Untuk mengatasi polemik PPDB ini, diperlukan upaya komprehensif dari berbagai pihak. Pemerintah daerah harus segera memetakan ulang kebutuhan dan distribusi sekolah secara adil, sekaligus berinvestasi pada peningkatan kualitas seluruh fasilitas pendidikan, tidak hanya di pusat kota. Data kependudukan harus diperbarui secara berkala dan terintegrasi dengan sistem PPDB untuk mencegah manipulasi. Sosialisasi yang massif tentang aturan PPDB dan konsekuensi kecurangan juga perlu digencarkan. Selain itu, partisipasi aktif masyarakat melalui mekanisme pengaduan yang mudah diakses dan ditindaklanjuti secara transparan menjadi kunci penting dalam membangun sistem PPDB yang jujur, adil, dan benar-benar mewujudkan pemerataan akses pendidikan bagi seluruh anak Indonesia.

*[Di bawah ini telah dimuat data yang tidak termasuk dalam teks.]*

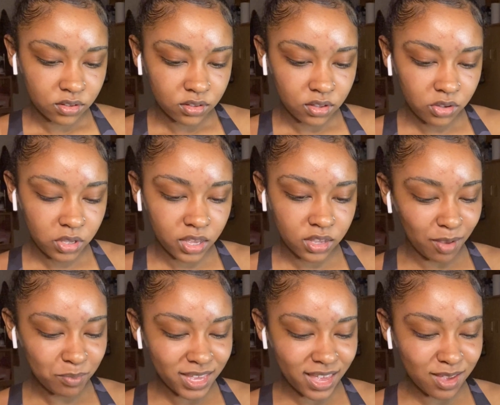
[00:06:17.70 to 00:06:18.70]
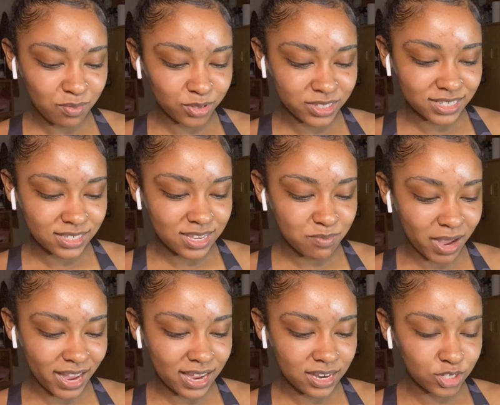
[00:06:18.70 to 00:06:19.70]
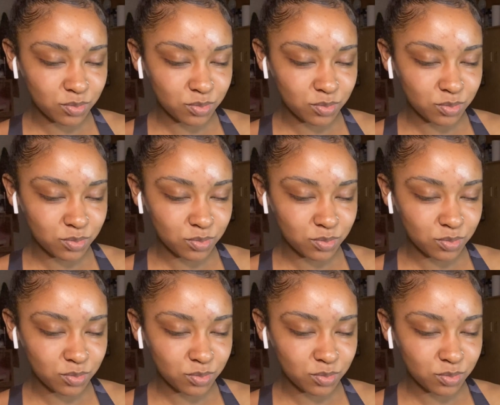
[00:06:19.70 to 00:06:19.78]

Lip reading: Okay, I'm able to see my hairs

- PPDB, khususnya sistem zonasi, bertujuan mulia untuk pemerataan akses dan kualitas pendidikan, namun implementasinya di lapangan masih menghadapi banyak tantangan.
- Distribusi sekolah yang tidak merata dan disparitas kualitas antar sekolah menjadi pemicu utama praktik manipulasi data kependudukan.
- Fenomena kecurangan, seperti pemalsuan alamat KK dan ‘titip-menitip’, terus terjadi akibat pengawasan yang lemah dan sanksi yang tidak tegas.
- Lemahnya koordinasi antarlembaga pemerintah dan minimnya sosialisasi yang efektif turut memperparah masalah kecurangan PPDB.
- Diperlukan evaluasi menyeluruh, integrasi data kependudukan, peningkatan kualitas semua sekolah, serta penegakan hukum yang tegas untuk mewujudkan PPDB yang adil dan transparan.